I found your remarks on decoherence and entanglement particularly stimulating. It’s striking that entanglement can degrade even without measurements, simply through interaction with the environment. This natural decoherence presents a major challenge for quantum computing and also raises fundamental questions about how entanglement is established in the first place. Perhaps this difficulty in both preserving and creating entanglement reflects a deeper complexity in how particles interact with the quantum vacuum and their surrounding energy fields.
As for causality and communication, I believe the Tolman paradox concerns the type of relativistic calculation that can no longer be applied in this context. However, quantum entanglement undeniably exists. Whether or not we call the "mediator" a tachyon may be just a matter of naming. The correlations it enables are superluminal and frame-independent.
Whether entanglement collapse is triggered by a measurement or by some spontaneous event affecting one particle, that event is the cause, and it precedes the effect on the other particle (even if "simultaneity" in this context is disturbing). You also seem to reject the notions of simultaneity and absolute time.

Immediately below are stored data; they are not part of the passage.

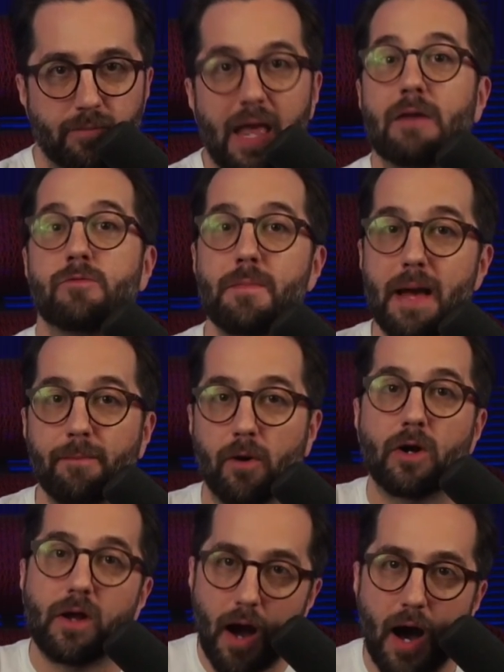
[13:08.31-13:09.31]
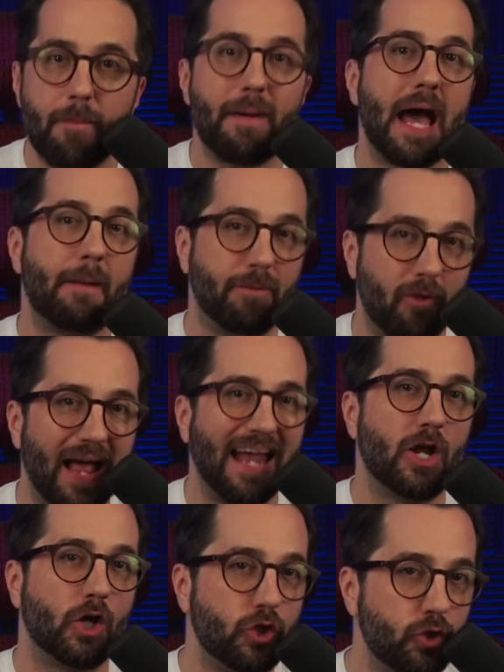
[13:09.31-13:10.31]
And remember, combat played
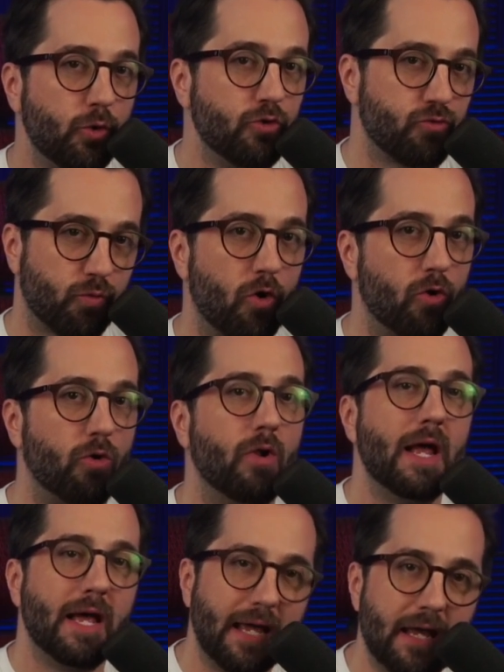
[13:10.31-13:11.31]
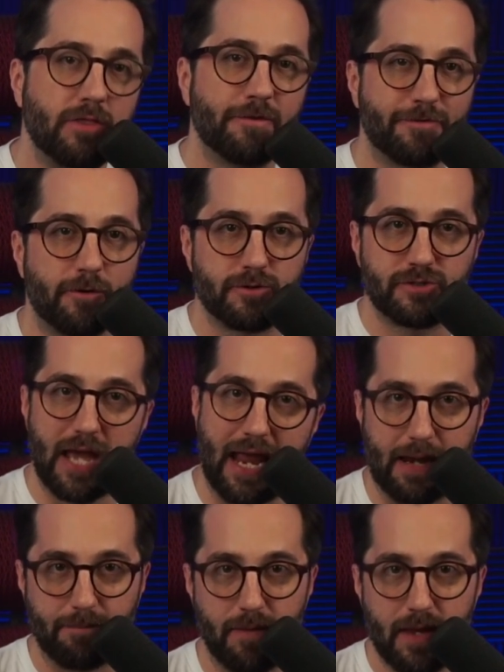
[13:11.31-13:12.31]
a huge role in the first
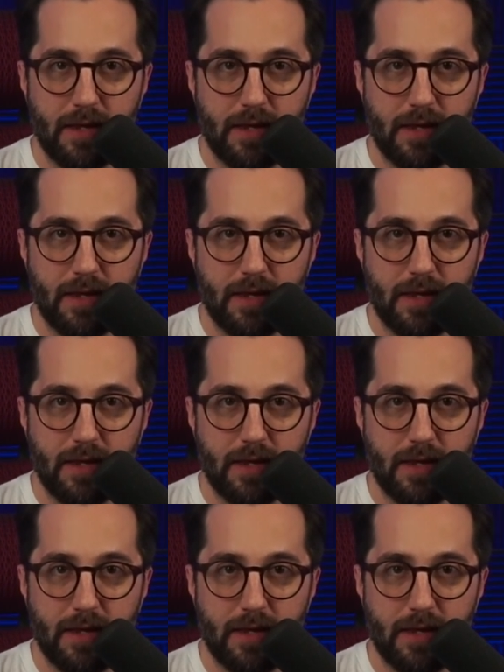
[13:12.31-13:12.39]
game.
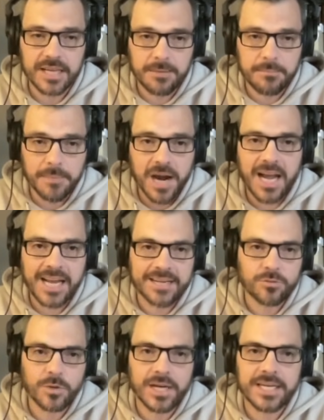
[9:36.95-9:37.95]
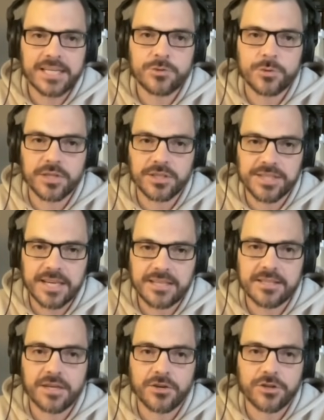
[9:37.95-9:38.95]
in mind when Israel says
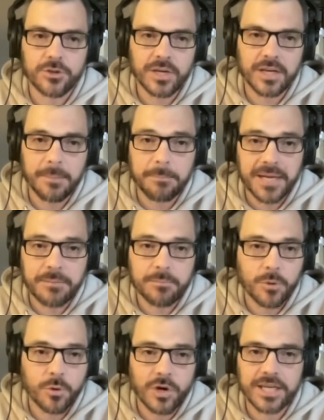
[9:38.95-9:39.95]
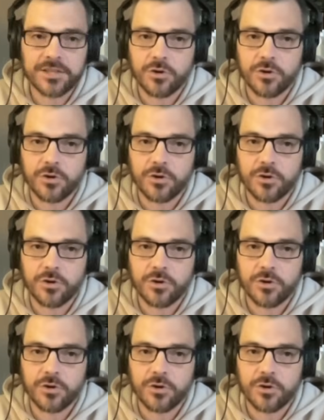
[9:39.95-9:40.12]
they're doing a pinpoint,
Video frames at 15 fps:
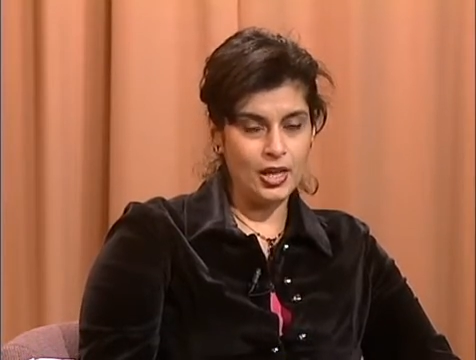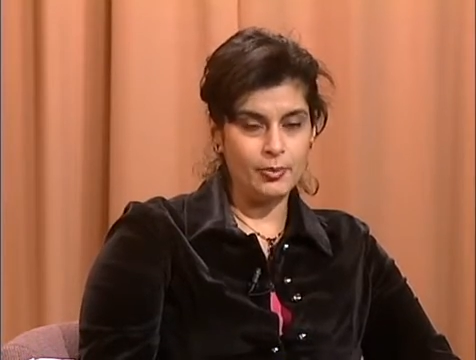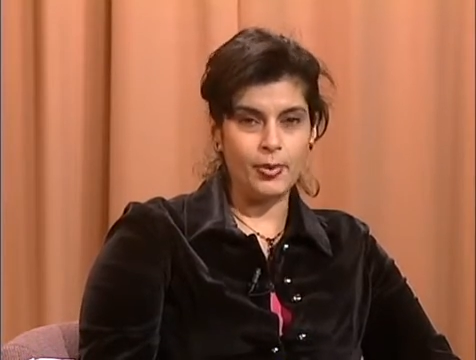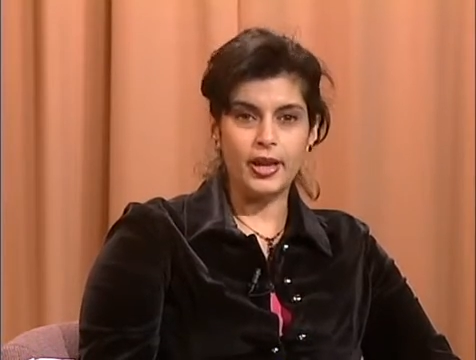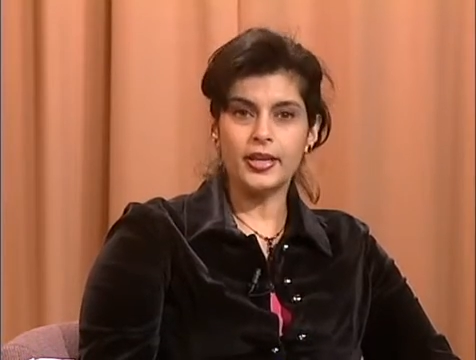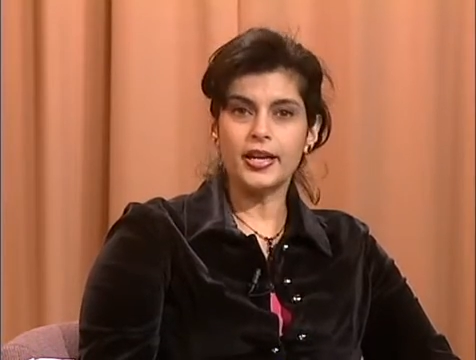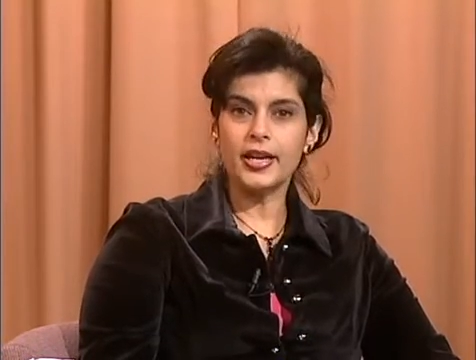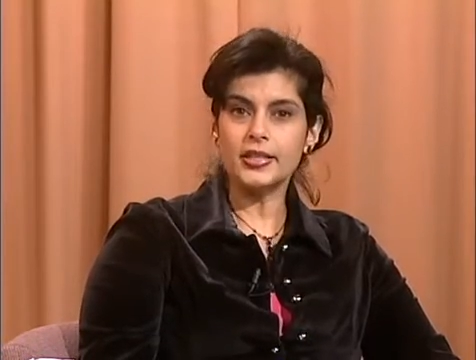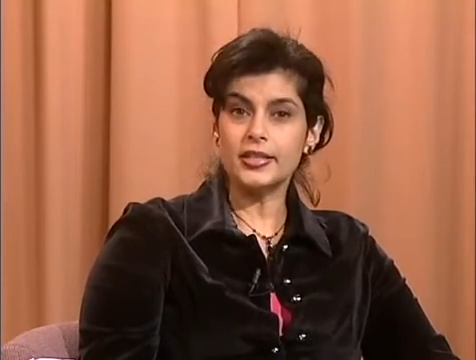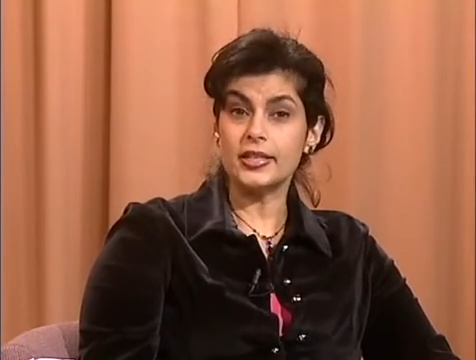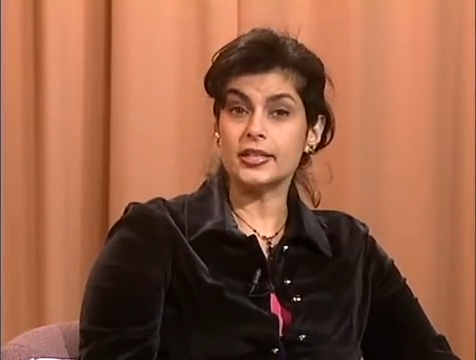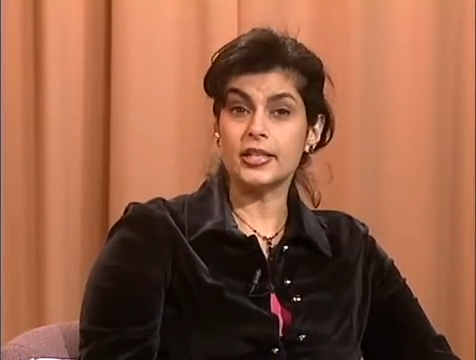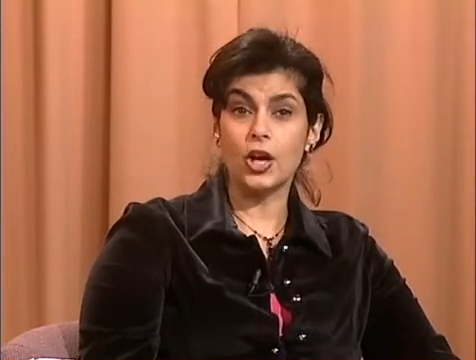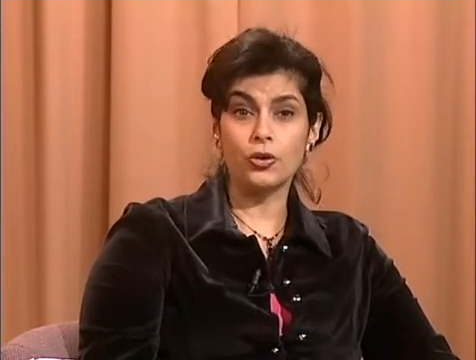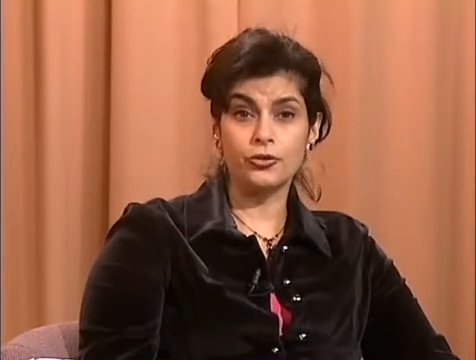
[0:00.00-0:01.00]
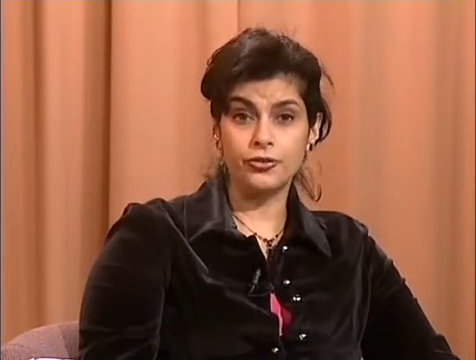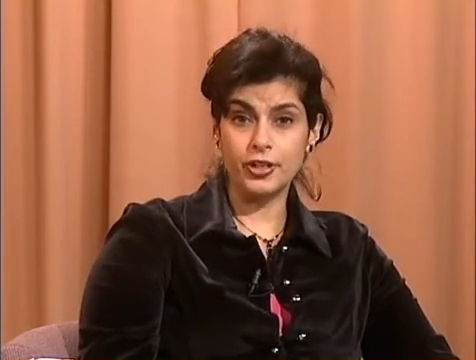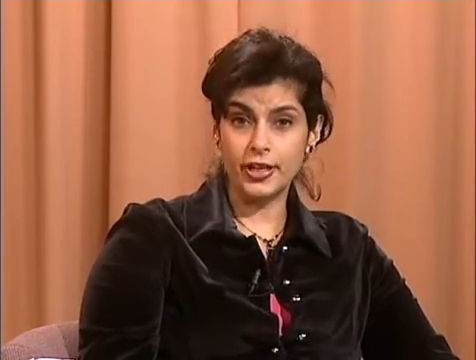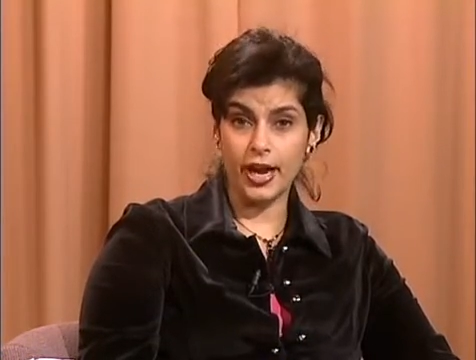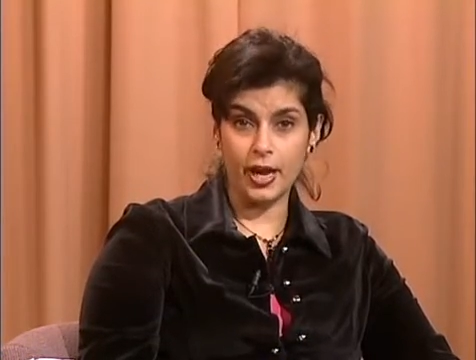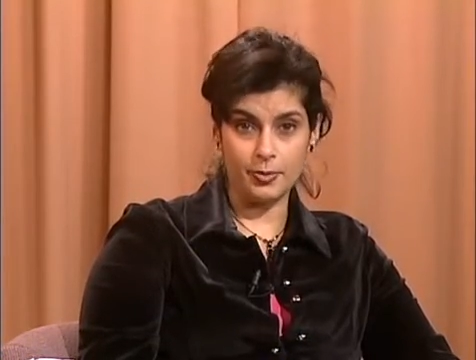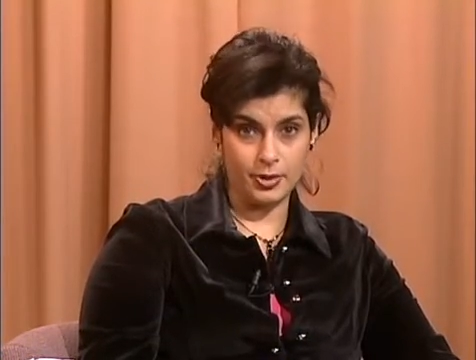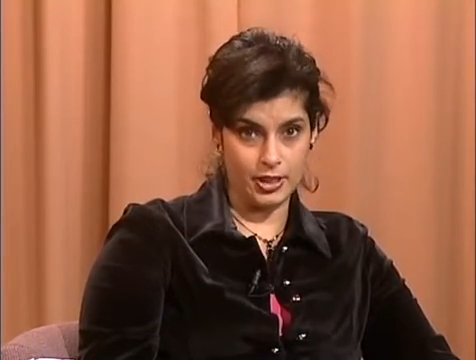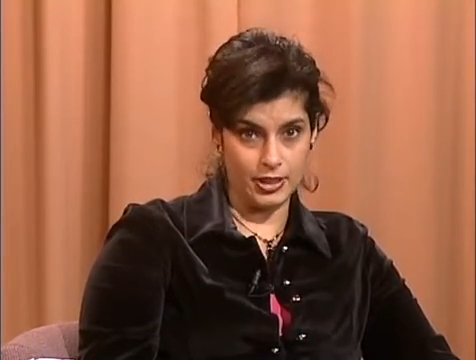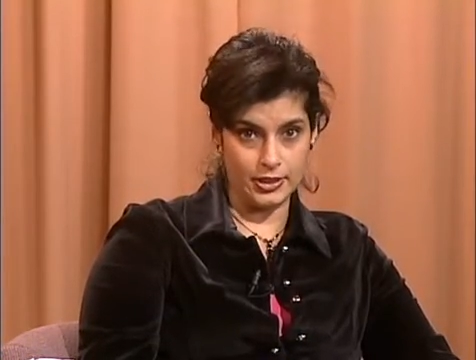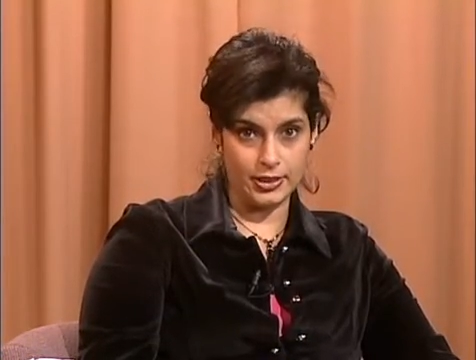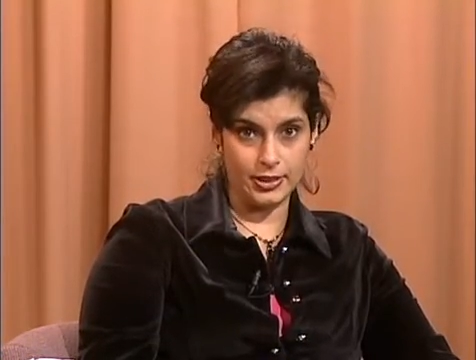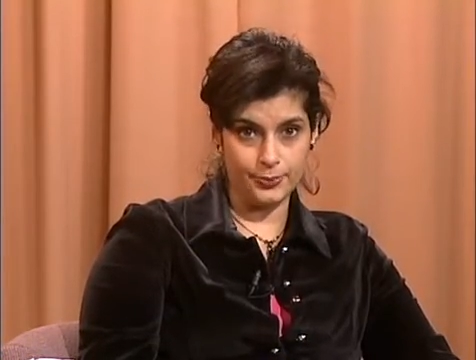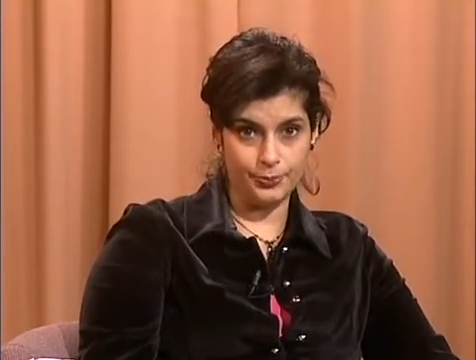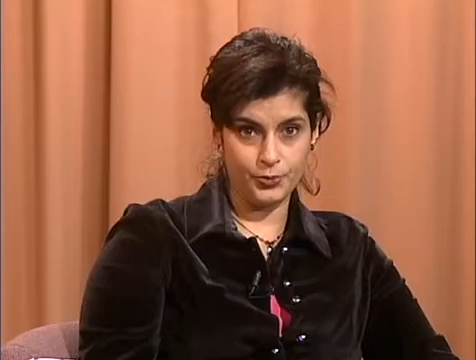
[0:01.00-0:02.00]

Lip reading: My guest is Tawfiq Hamid.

That said, I think we should be very clear about what violating relativity implies. There’s no doubt that the Lorentz factor is imaginary in these scenarios—so perhaps the implications go beyond just communication issues.
Your assertion about superluminal fields and their distinction from EM radiation is intriguing and will require some time on my part to study carefully.
If you can, I’d also love to see a link to any of your publications on FTL communication.